FCPA Enforcement and Financial Statements

There are two periods during which a company's financial statements might be affected by FCPA-related regulatory actions: the financial statement impact during the period of alleged misconduct, and the financial statement impact during the period of investigation and subsequent enforcement/settlement. These periods occasionally overlap.

In general, the target company in an FCPA-related regulatory action is accused of bribing foreign officials during the period of the alleged misconduct, presumably in order to increase revenues and profits. Potential effects on financial statements during the period of alleged misconduct typically include:

  • Mischaracterization of bribery-related expenses.
  • Overstatement of current revenues.
  • Potential need for a restatement.

For the period during and following the investigation and settlement, potential effects on financial statements include:3

  • Additional expenses, including fines, penalties, disgorgements, and legal fees.
  • Potential impairment of specific assets resulting from reduced cash flows and lost business.

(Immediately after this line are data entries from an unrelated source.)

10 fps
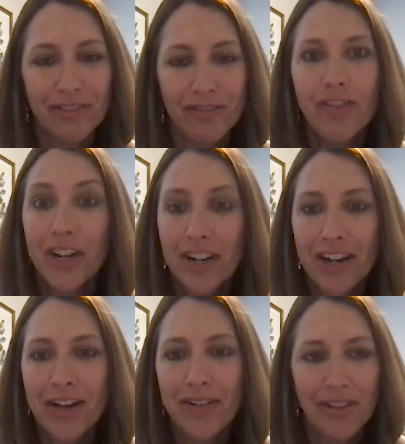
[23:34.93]
figured it
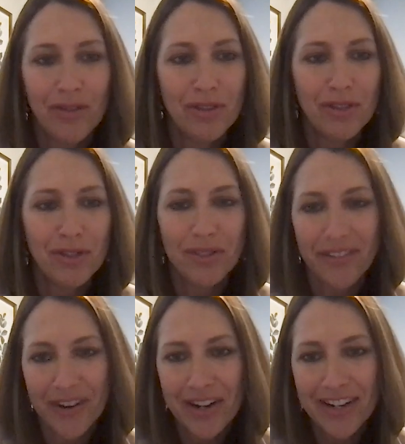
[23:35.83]
out through the school
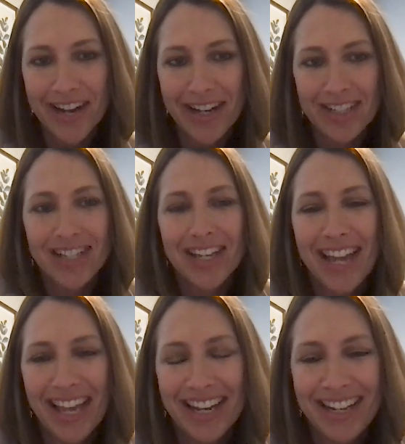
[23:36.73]
of hard knocks
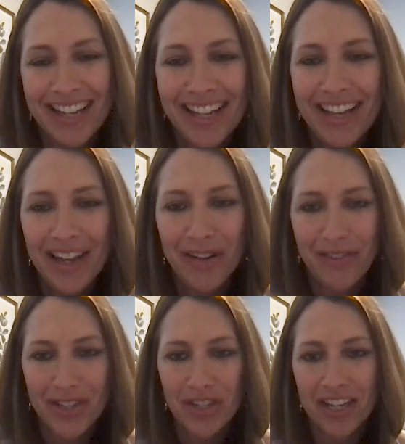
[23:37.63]
and
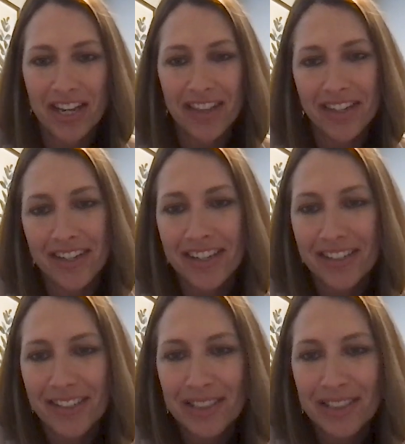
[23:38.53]
eventually got there.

We examined the SEC filings over the course of FCPA enforcement actions for two publicly traded companies whose common stock prices experienced declines following FCPA-related news: Siemens AG ("Siemens") and CNH Global N.V ("CNH"). Siemens' stock price declined by 5.36%4 following the resignation of its CEO after an investigation into alleged FCPA violations,5 while CNH's stock price declined by 7.68%6 following the announcement of its settlement with the SEC regarding its alleged FCPA violations.7

Notwithstanding the discussion above, the financial statement impact of FCPA enforcement actions is often limited. With our two sample cases, no asset impairments or restatements were reported. Instead, the accounting consequences were limited to legal and administrative costs of defending the enforcement action, and the disgorgements and fines associated with settlement.

CNH reported a $17.81 million settlement expense compared to a decline in market capitalization of equity of $291 million. Siemens reported $800 million in settlement expenses and $514.98 million in investigation expenses compared to a decline in market capitalization of equity of $5.9 billion.

Restatements and FCPA Enforcement

FCPA violations usually do not result in restatements of companies' financial statements. The reasons for a general lack of restatements could include:

  • Except for possible reclassification issues, costs incurred and revenues recognized during the period of alleged FCPA violations are generally correctly recorded in the appropriate periods.
  • Settlement and investigation expenses are generally correctly recorded in the periods in which they were incurred.
  • Any impact of the discovery and cessation of alleged FCPA violations would affect future business prospects rather than the past.
  • Current disclosures of any potential impact of alleged FCPA violations might be considered to be sufficient.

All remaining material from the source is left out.